Lexicon Devil: The Fast Times and Short Life of Darby Crash and the Germs

Lexicon Devil: The Fast Times and Short Life of Darby Crash and the Germs

Brendan Mullen with Don Bolles and Adam Parfrey
Publisher: Feral House
Copyright: April 15, 2002
Paperback: 312 pages

Lexicon Devil is another book in the now crowded oral history genre of books chronicling music. Published in 2002, (7 years befpre Brendan Mullen’s death) the project combines and builds on two separate attempts to chronicle the Germs that were originally started by Don Bolles and Adam Parfrey. Lexicon Devil focuses on Darby for the most part, with the rest of the Germs definitely taking a back seat. The activities of Germs contemporaries are also covered to some extent, even when they don’t directly relate to the Germs, but not to the point of trying to cover the entire Hollywood/LA scene. In fact, there’s a disclaimer pointing to “We Got the Neutron Bomb” (Three Rivers Press) as the go-to source for a more complete perspective.

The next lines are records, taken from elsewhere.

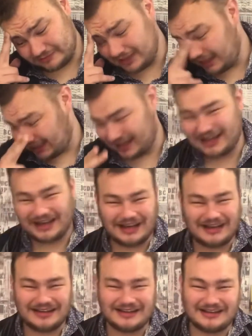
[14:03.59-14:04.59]

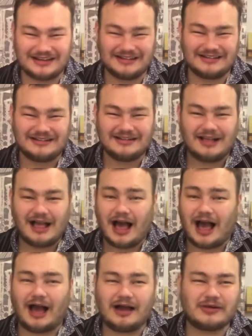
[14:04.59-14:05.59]

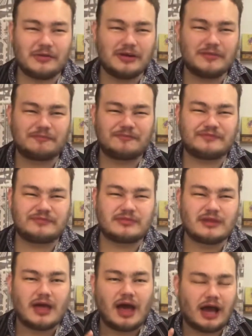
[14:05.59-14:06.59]
I don't want to
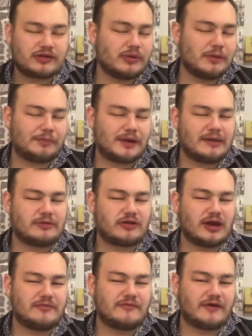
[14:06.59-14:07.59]
blame
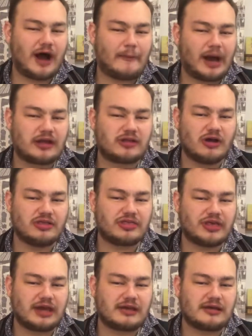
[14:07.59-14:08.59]
Graham Farmer. I
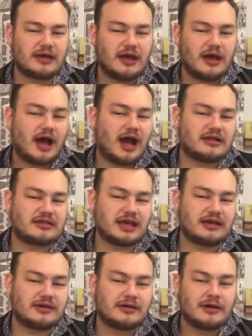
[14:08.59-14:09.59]

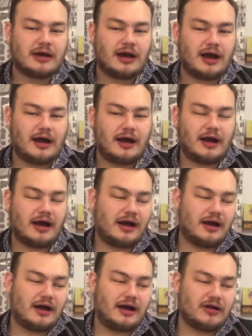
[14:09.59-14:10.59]
think
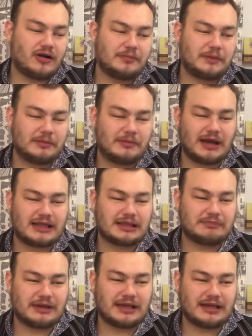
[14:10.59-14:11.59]
a lot of people might
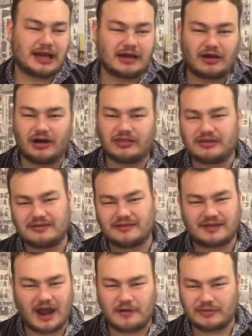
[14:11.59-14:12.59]
be like, oh, these are
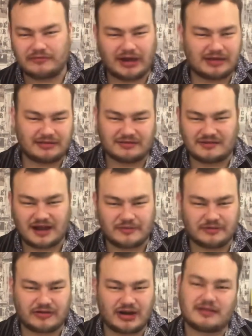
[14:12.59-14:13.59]
terrible writers and
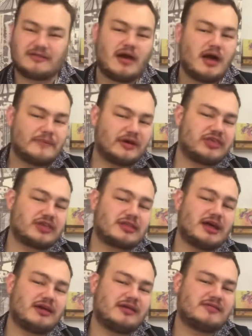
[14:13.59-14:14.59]
terrible directors. But I think
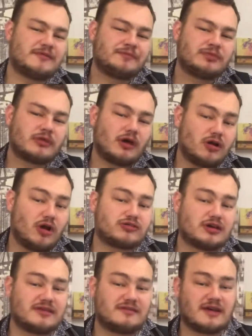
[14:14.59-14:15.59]
there is a lot to
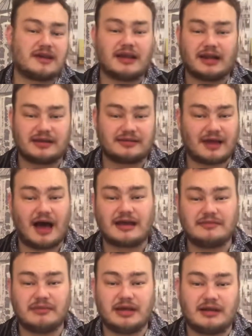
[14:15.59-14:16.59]
consider, like
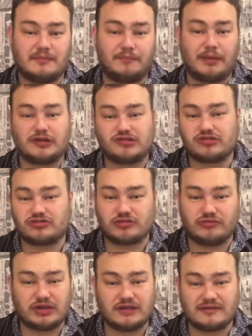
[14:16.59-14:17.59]
timing and budgetary
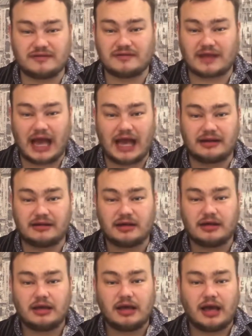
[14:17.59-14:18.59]
reasons
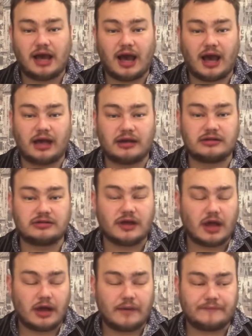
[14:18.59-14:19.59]
and
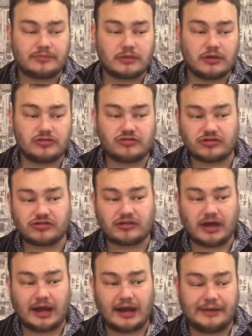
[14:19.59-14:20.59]
just
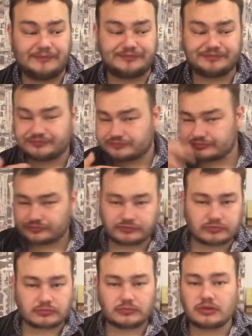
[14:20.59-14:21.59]

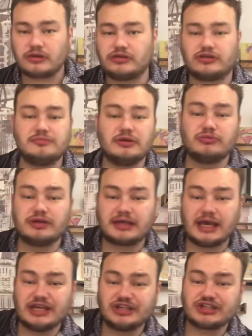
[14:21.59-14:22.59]

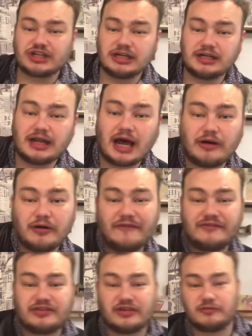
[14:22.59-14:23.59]
communication and how
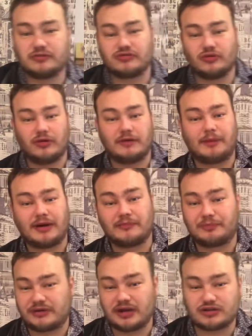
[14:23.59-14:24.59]
everything was sorted by the
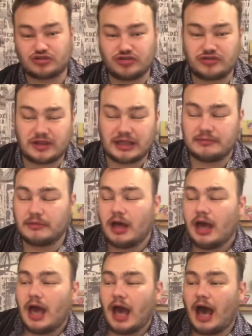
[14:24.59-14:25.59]
production team
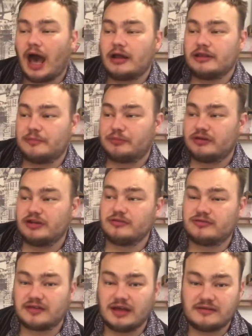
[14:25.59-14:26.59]
and the
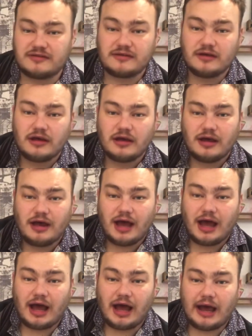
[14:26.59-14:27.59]
producers
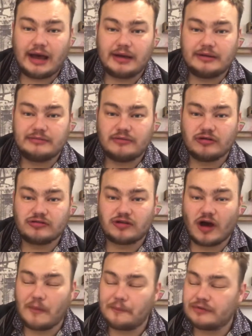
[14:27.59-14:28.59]
on
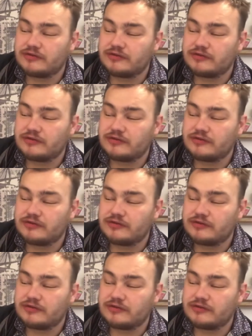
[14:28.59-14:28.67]
top.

First and foremost, Lexicon Devil goes a long way towards humanizing Paul Beham, AKA Darby Crash. As rife as the stories are about his manipulative high intelligence and the cult of Darby Crash, it paints a clearer picture of a scared, insecure individual. Lexicon Devil doesn’t do a good job of supporting the theory of Darby as genius with any sort of tangible evidence, but it does seem to be a popular opinion held by those who knew him. Basically, the book demystifies Darby Crash the human being without quite identifying how it is that he came have such a sway over people, because the descriptions of his actions and words don’t add up the sum total of his lasting reverence. So, it’s still a bit of a mystery if you weren’t there to witness it firsthand.

The quality and quantity of those who contributed to the stories is pretty high for the most part, with exception of quite few short interjections that seem either irrelevant, out of context or so inane that they add absolutely nothing to the history. You might end up scratching your head trying to figure out if there was some hidden importance. There are times when off the cuff Germs interviews from fanzines are included, and they are of such poor quality that they only reinforce the idea of Darby as annoying, vapid, or petty. Granted, the interviewers at the time were likely teenagers, and the questions weren’t very well thought out, but including them in the book really serves no purpose, except to maybe remind the reader how youth can sometimes be so inarticulate.

Editorial shortcomings aside, it’s still a good read and likely the only place to go if you really are interested in the history of the Germs and Darby Crash. Even if you aren’t a huge Germs fan it’s still fascinating at times, especially the glimpse of how Californian hippie culture could have gone so horribly wrong. It makes sense of a movie like Suburbia (Penelope Spheeris version) and the Manson family, and creates a mental image where both of those seem like plausible, even inevitable realities. That’s a lot to lay on a book where people are mostly just remembering their glory years, but the story of the culture surrounding the inception of the Germs is ultimately more interesting the Germs themselves.